World On Fire appealed to Sean partly because of its huge scale and great cast – but most importantly he was drawn by the quality of The A Word writer Peter Bowker’s storytelling.
Sean says: “It’s the Second World War which I think is always interesting and the fact that Peter is involved, and the BBC – but especially the writing. I spoke to Peter on a few occasions and he filled me in on how this wasn’t really a retelling of the war and the machines, the artillery, the infantry.
“It was a personal story of people coming together in the most extraordinary of circumstances, a very intimate portrayal of men and women whose lives changed dramatically – not just a few lives, everyone in the world. That is quite an extraordinary occurrence. This has left a big impression on me because I remember the characters and how difficult it was for people.”

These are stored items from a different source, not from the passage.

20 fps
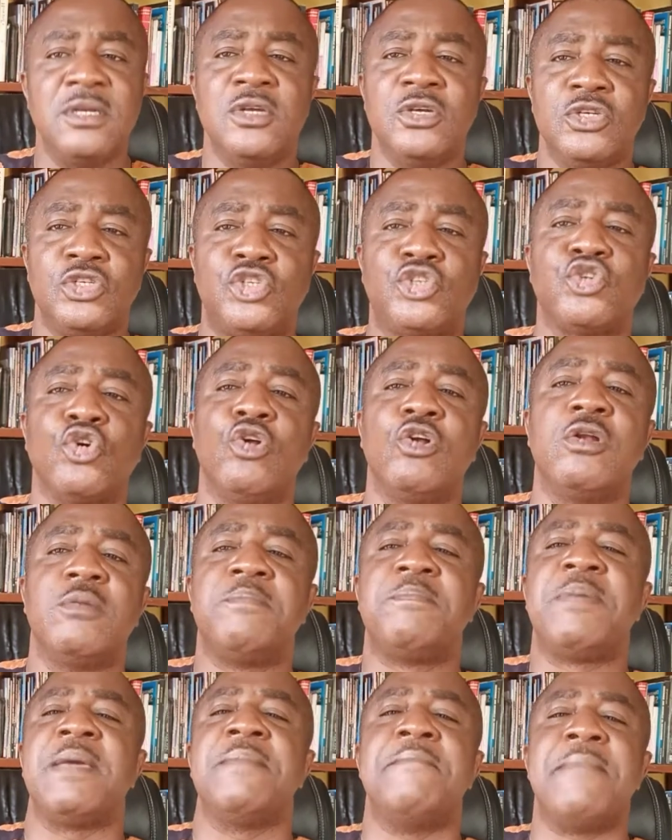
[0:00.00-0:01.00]
should
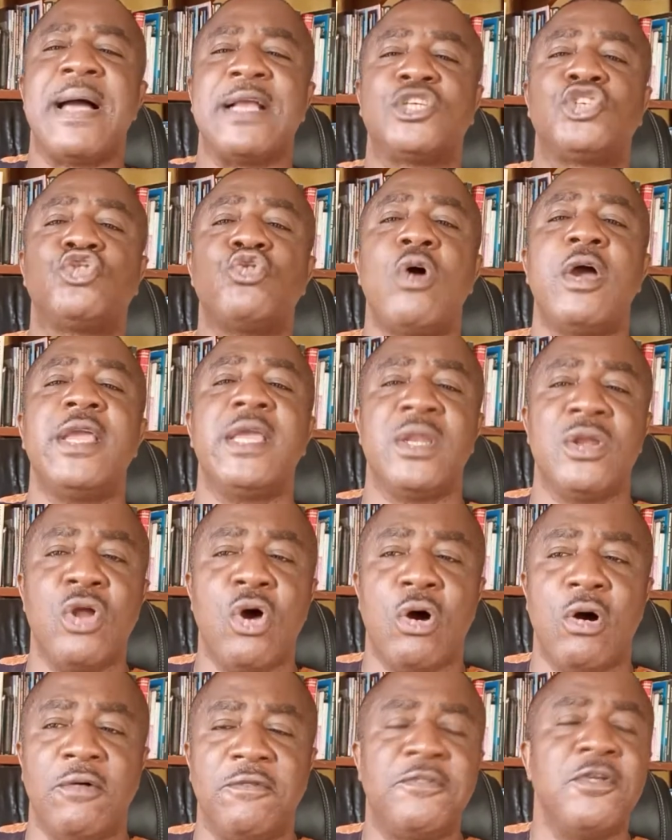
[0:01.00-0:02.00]
be mature
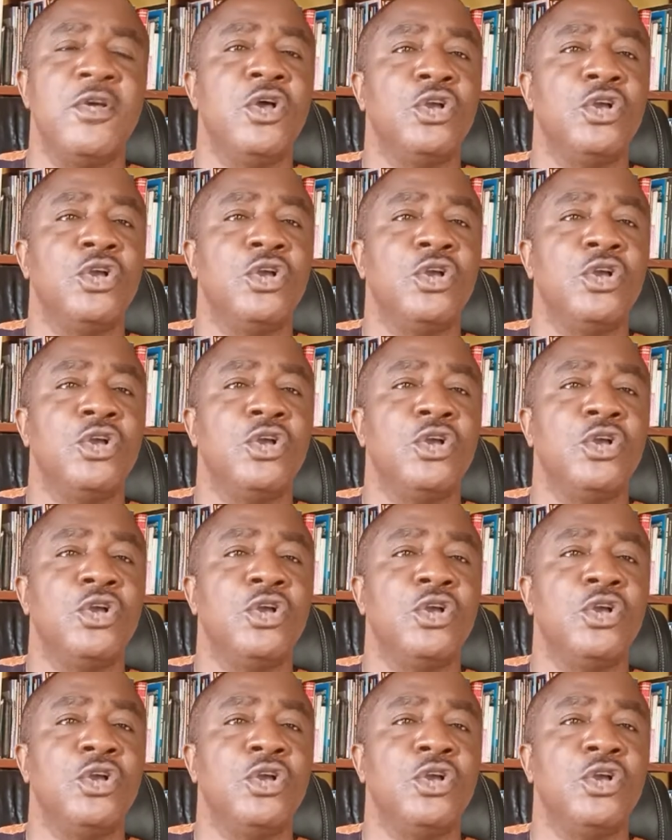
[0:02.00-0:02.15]
enough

One of the most compelling relationships in the show is between Sean’s character Douglas and Lesley’s character Robina Chase, whose son Harry is dating Douglas’s daughter. In fact, the pair have such chemistry that writer Peter penned extra scenes for them, realising they were stealing the show.
Sean smiles: “I hadn’t worked with Lesley before but I’d always been a big fan of hers. I watched her in Grown Ups with Mike Leigh many years ago which was fantastic and in every scene she always gives a good account of herself.
“She’s a brilliant actress and it’s been really very nice to work with Lesley. It’s an interesting throwing together of two characters who are basically very, very different.
“Douglas is a working-class, Left-wing pacifist, Robina is a gentrified lady of the manor who is very stuck in her ways and politics and has Right-wing views. But as the war unfolds, we soften our stances because we have to. At first we don’t get on, but my daughter is going out with her son and, in that funny way, they do have something in common because they’re so forthright in their beliefs. You don’t find many people like that. By the end they have quite a lot in common.”
As well as World On Fire, Sean has just wrapped several other projects. So what’s next? He groans: “I’m having a bit of time off! I’ve been working non-stop back to back for a few years so I’m enjoying my garden!”
●World On Fire starts on BBC One at 9pm on Sunday, September 29.